Exercise details
All records below are to be duplicated exactly, with every picture excluded.

(Beginning of Extracted records)

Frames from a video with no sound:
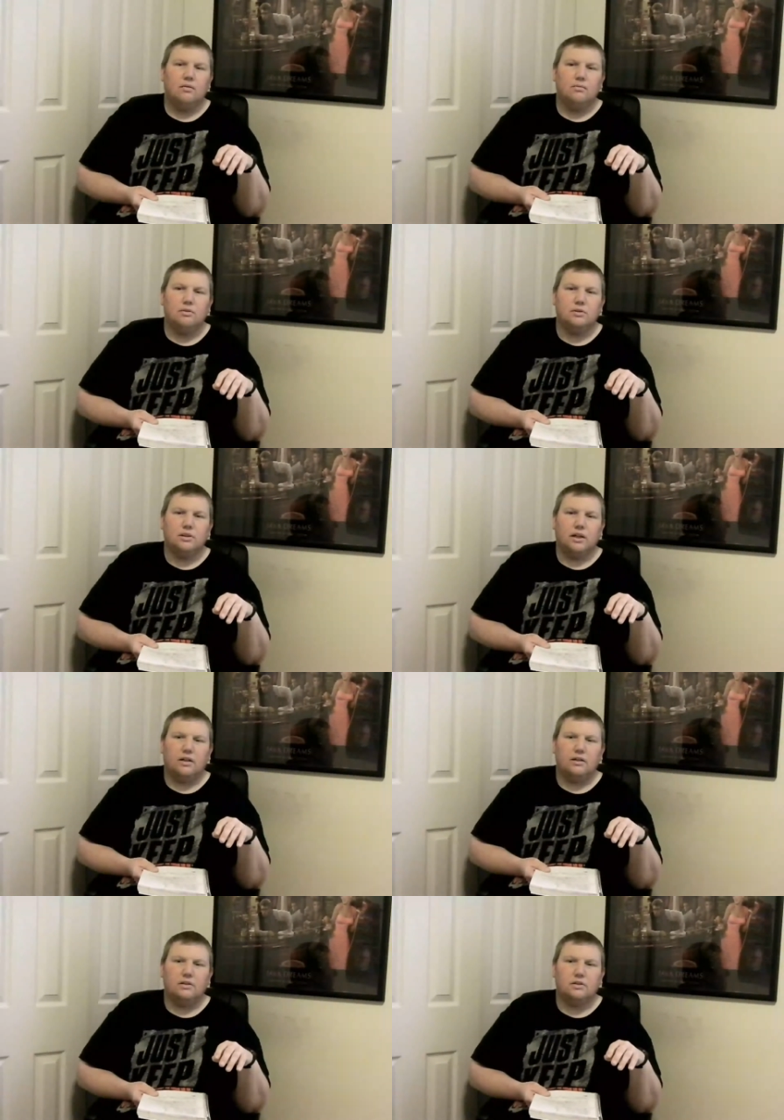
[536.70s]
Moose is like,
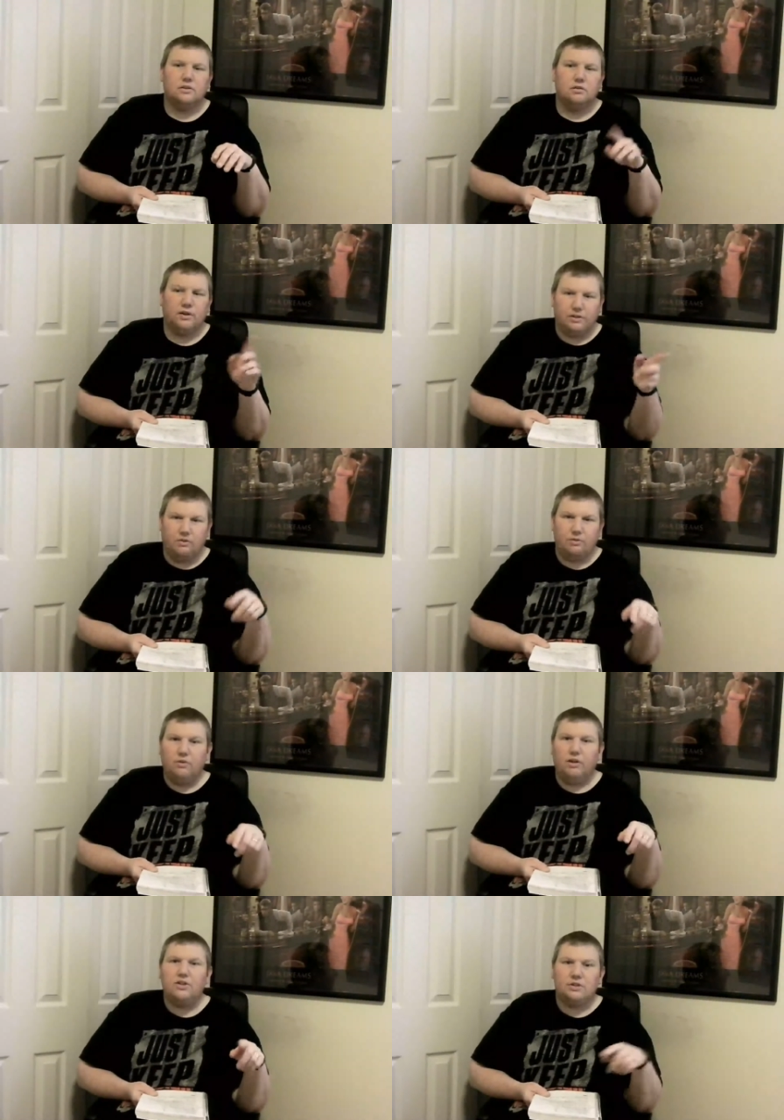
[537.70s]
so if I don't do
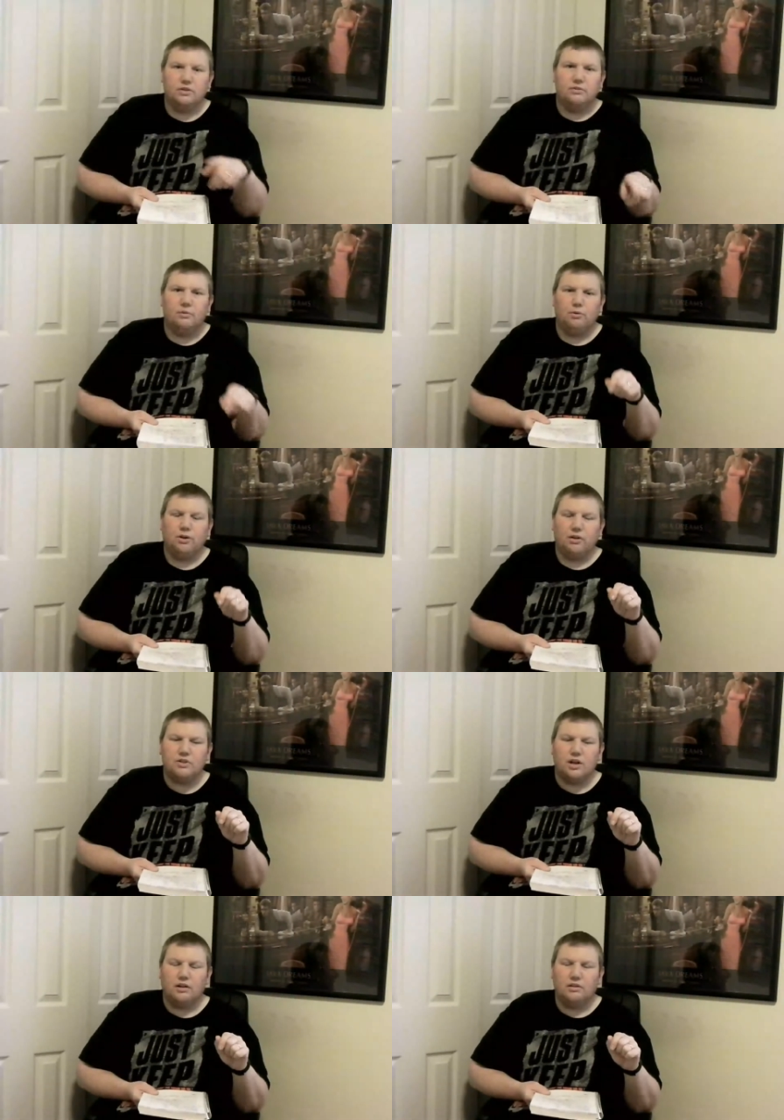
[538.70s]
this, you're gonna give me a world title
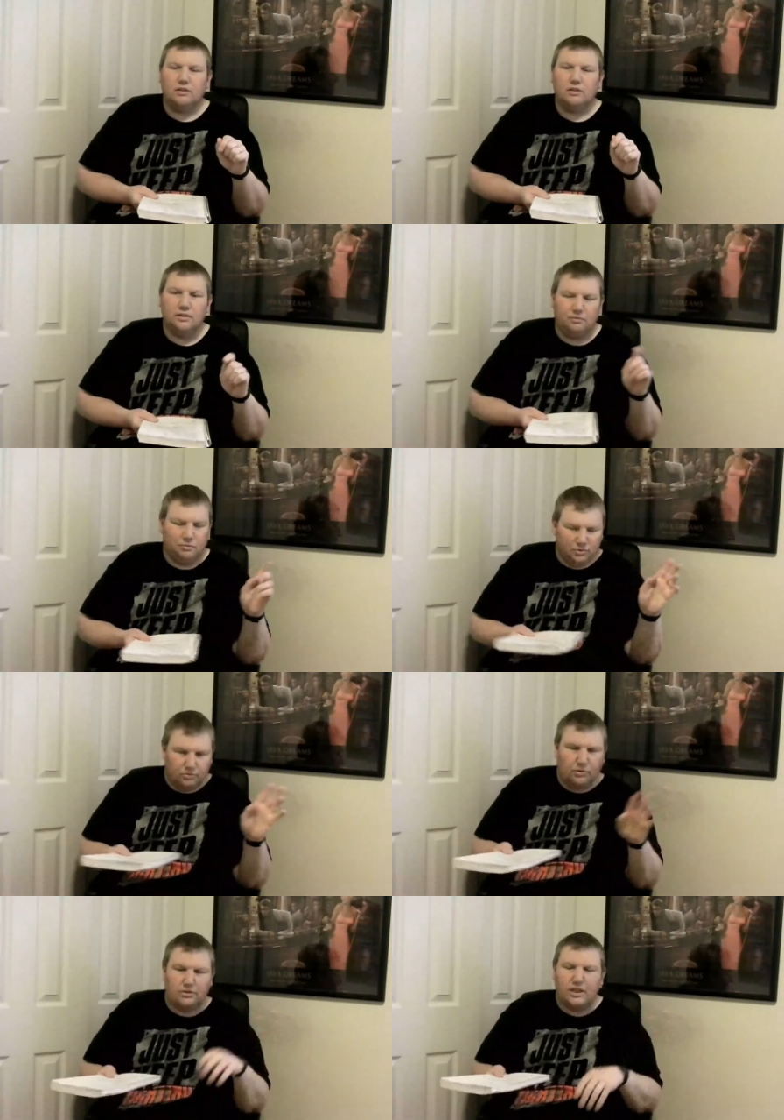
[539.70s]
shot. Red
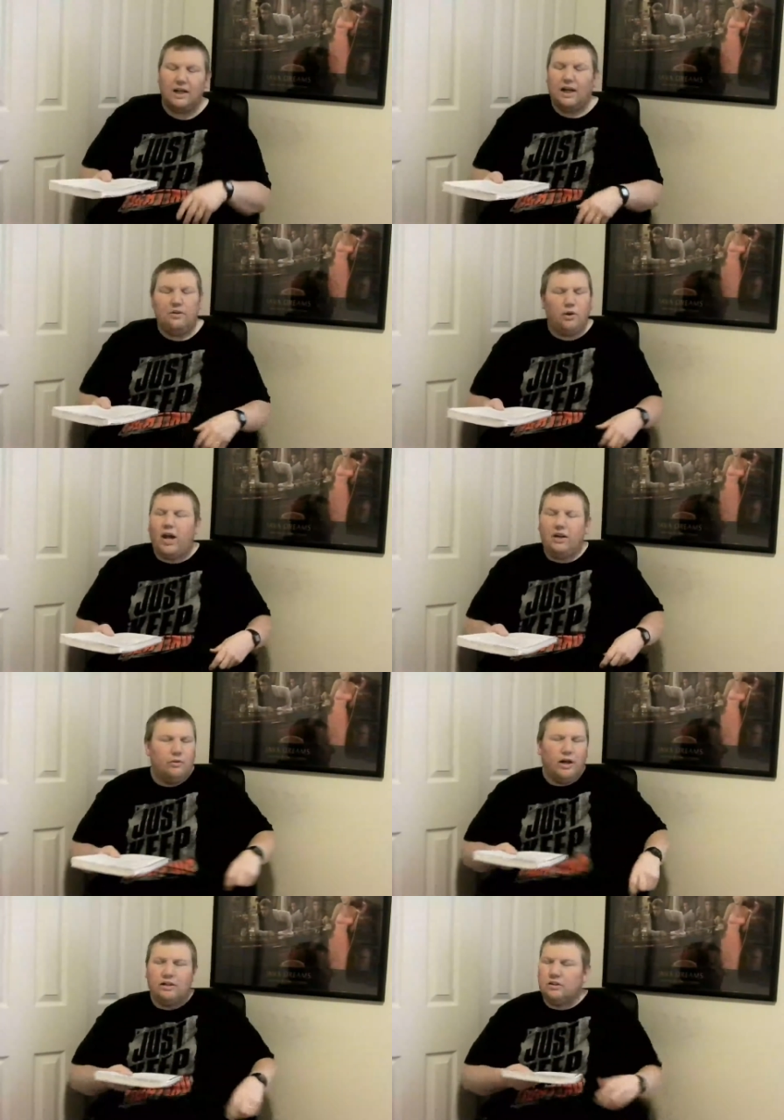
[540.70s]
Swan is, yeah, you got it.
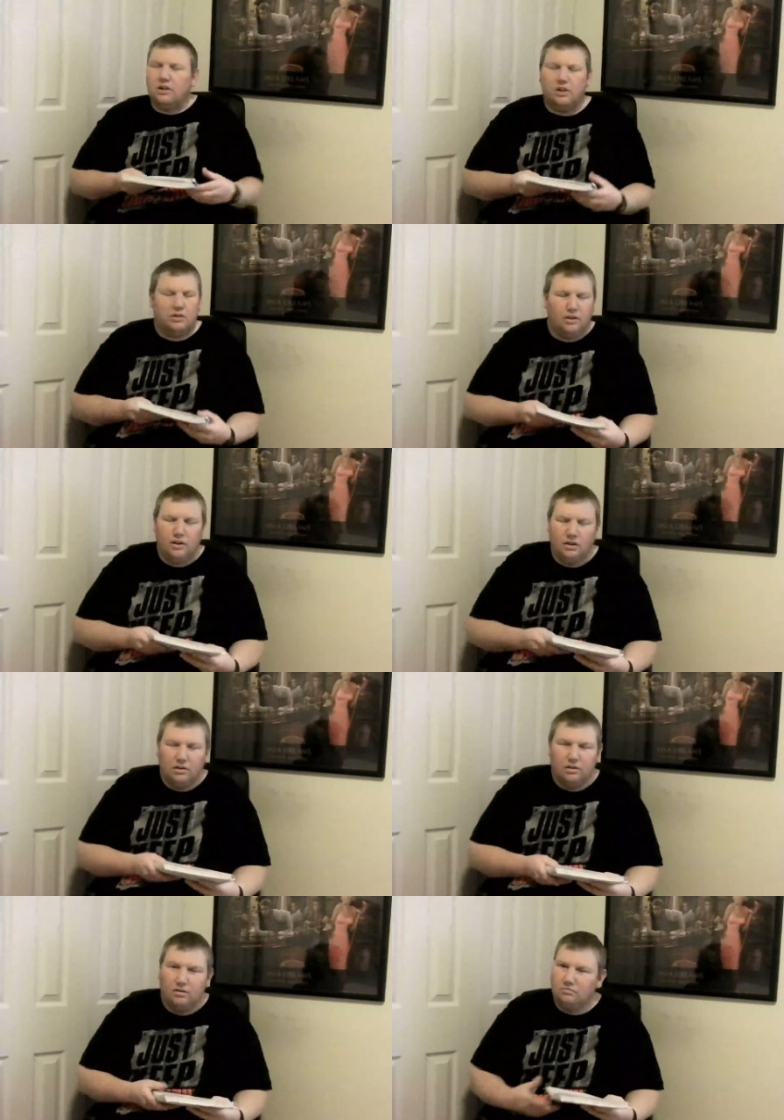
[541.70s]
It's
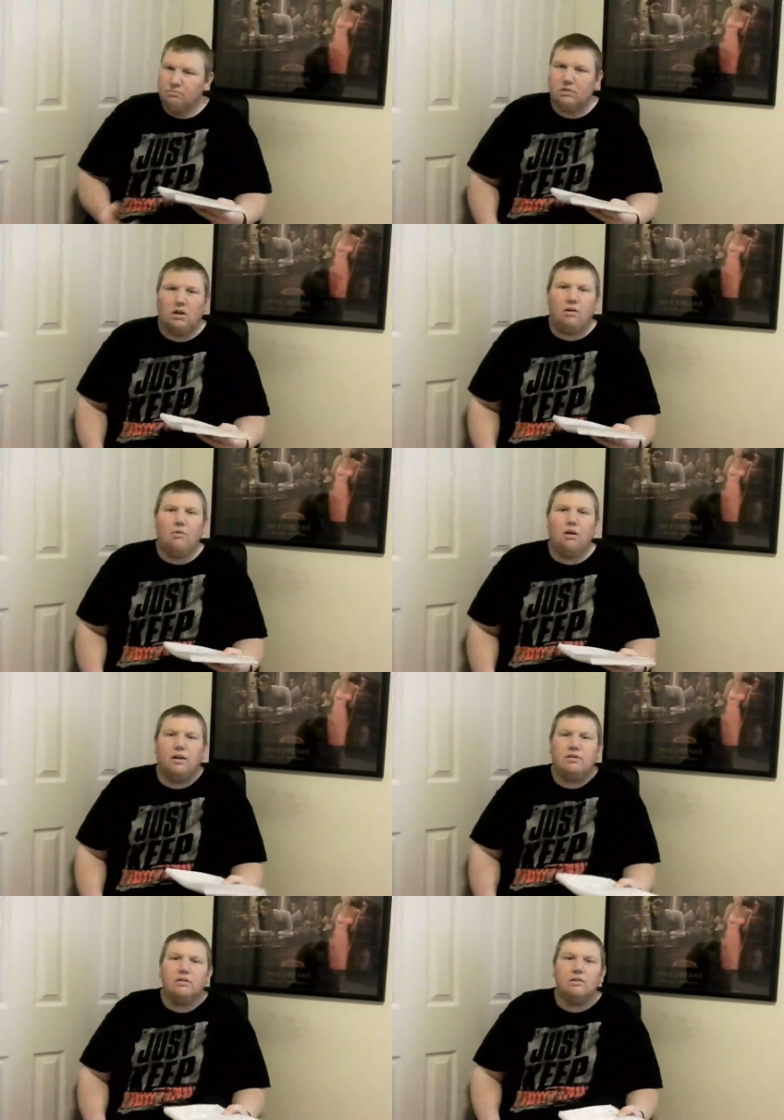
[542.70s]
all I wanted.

(End of Extracted records)

Result of this exercise
Frames from a video with no sound:
[536.70s]
Moose is like,
[537.70s]
so if I don't do
[538.70s]
this, you're gonna give me a world title
[539.70s]
shot. Red
[540.70s]
Swan is, yeah, you got it.
[541.70s]
It's
[542.70s]
all I wanted.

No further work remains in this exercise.